Stellt sich die Frage nach dem Pfändungsschutz, muss zunächst geprüft werden, ob spezielle Pfändungsschutzvorschriften existieren. Dies ist mit § 850k Abs. 4 ZPO der Fall. Er verweist auf Pfändungsschutzvorschriften für Arbeitseinkommen, auf § 54 SGB I und § 76 EStG. Danach war erkennbar keine Grundlage für eine Erhöhung des Pfändungsfreibetrages zu sehen. Auch das LG Berlin (13.4.2016 – 51 T 236/16) hat in einer vergleichbaren Situation dort keine Grundlage für eine Freistellung gesehen, sondern allein die Schutzmöglichkeit des § 765a ZPO in Betracht gezogen.

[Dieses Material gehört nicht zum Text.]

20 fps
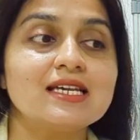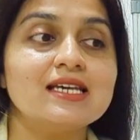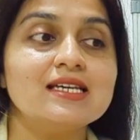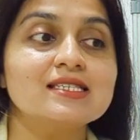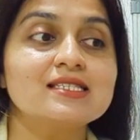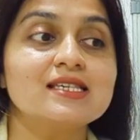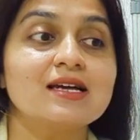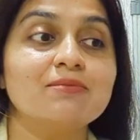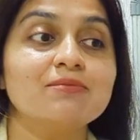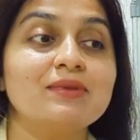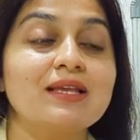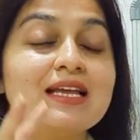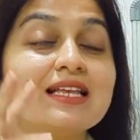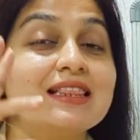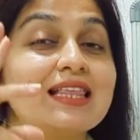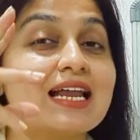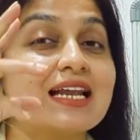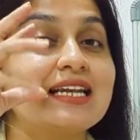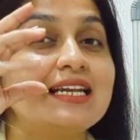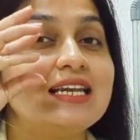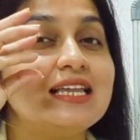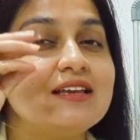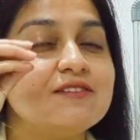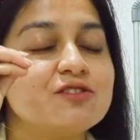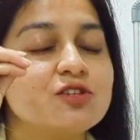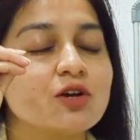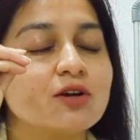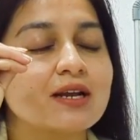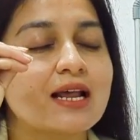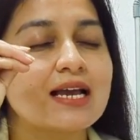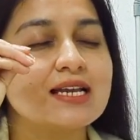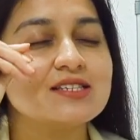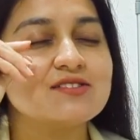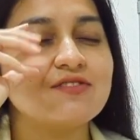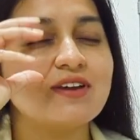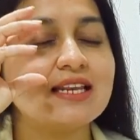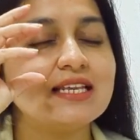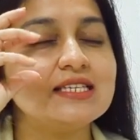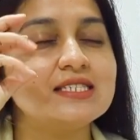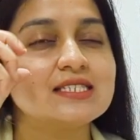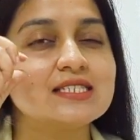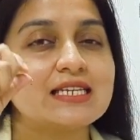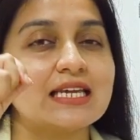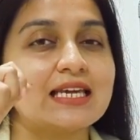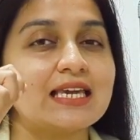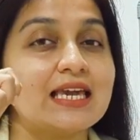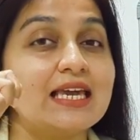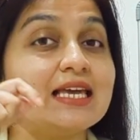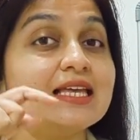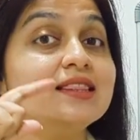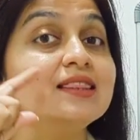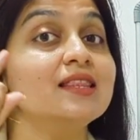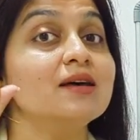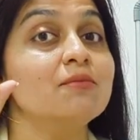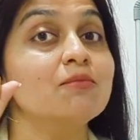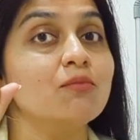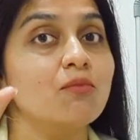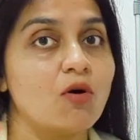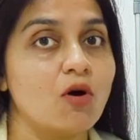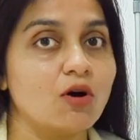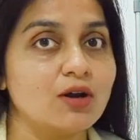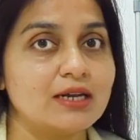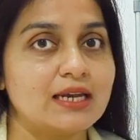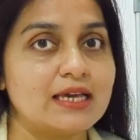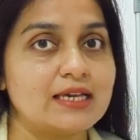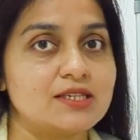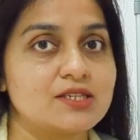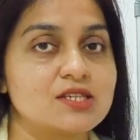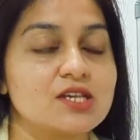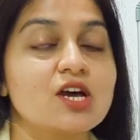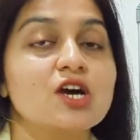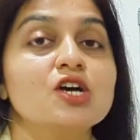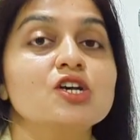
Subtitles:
is something that leaves your eyes very sticky in the mornings.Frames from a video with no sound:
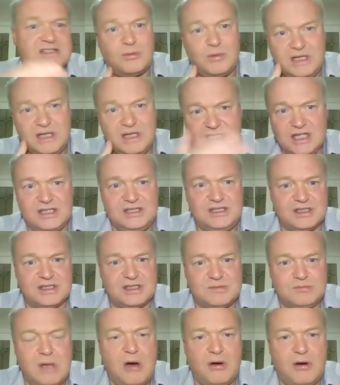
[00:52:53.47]
So we did
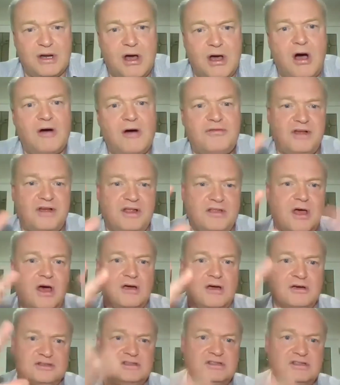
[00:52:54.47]
just mow it off, and
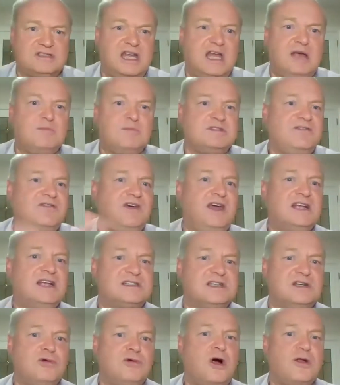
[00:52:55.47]
those stems
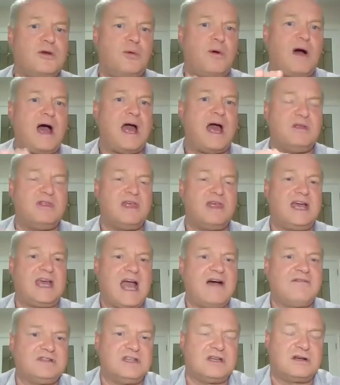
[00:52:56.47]
eventually rot away, but they
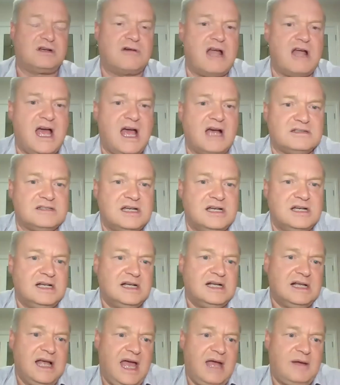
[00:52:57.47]
covered the ground
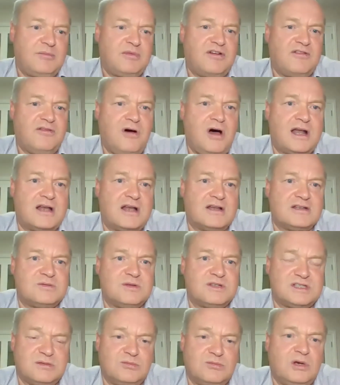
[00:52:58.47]
and provided
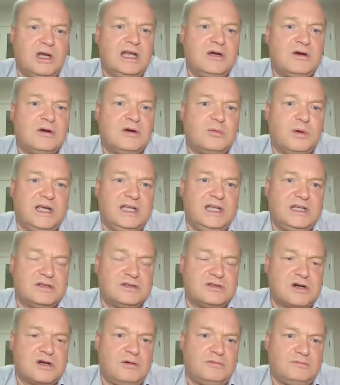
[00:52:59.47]
us with some really good weed
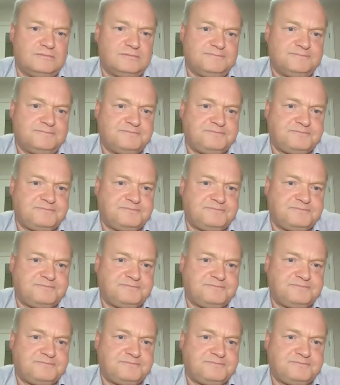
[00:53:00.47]
control.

Auf Antrag des Schuldners kann das Vollstreckungsgericht nach § 765a ZPO eine Maßnahme der Zwangsvollstreckung ganz oder teilweise aufheben, untersagen oder einstweilen einstellen, wenn die Maßnahme unter voller Würdigung des Schutzbedürfnisses des Gläubigers wegen ganz besonderer Umstände eine Härte bedeutet, die mit den guten Sitten nicht vereinbar ist. Die Anwendung dieser Schutznorm ist in Ergänzung von § 850k Abs. 4 ZPO möglich, auch wenn sie dort nicht genannt wird, weil sie zum Bestand des allgemeinen Vollstreckungsschutzrechtes gehört.
Ausnahmecharakter und Voraussetzungen sehen
Allerdings ist der Ausnahmecharakter der Norm ebenso zu sehen, wie die konkret genannten Voraussetzungen zu prüfen sind. Als Ausnahmevorschrift ist sie grundsätzlich restriktiv anzuwenden. Es obliegt dem Schuldner darzulegen, dass einerseits eine ganz besondere Härte vorliegt, die über die üblichen Beeinträchtigungen der Zwangsvollstreckung hinausgeht. Sodann ist festzustellen, dass diese Härte mit den guten Sitten unvereinbar ist. Letztlich bleibt es dem Gläubiger überlassen, sein Schutzbedürfnis und seine Belange zur Geltung zu bringen. Im vorliegenden Fall hat das AG Dortmund keinen dieser Gesichtspunkte geprüft oder begründet. Die Entscheidung kann deswegen nicht überzeugen.
Hinweis
Daran fehlt es auch der erwähnten Entscheidung des LG Berlin. So könnte eine besondere Härte nur dann festzustellen sein, wenn der Schuldner die Krankenhausrechnung noch nicht beglichen hat und sein laufender Unterhalt ohne die Erstattungsleistung konkret gefährdet ist. All das muss der Schuldner darlegen.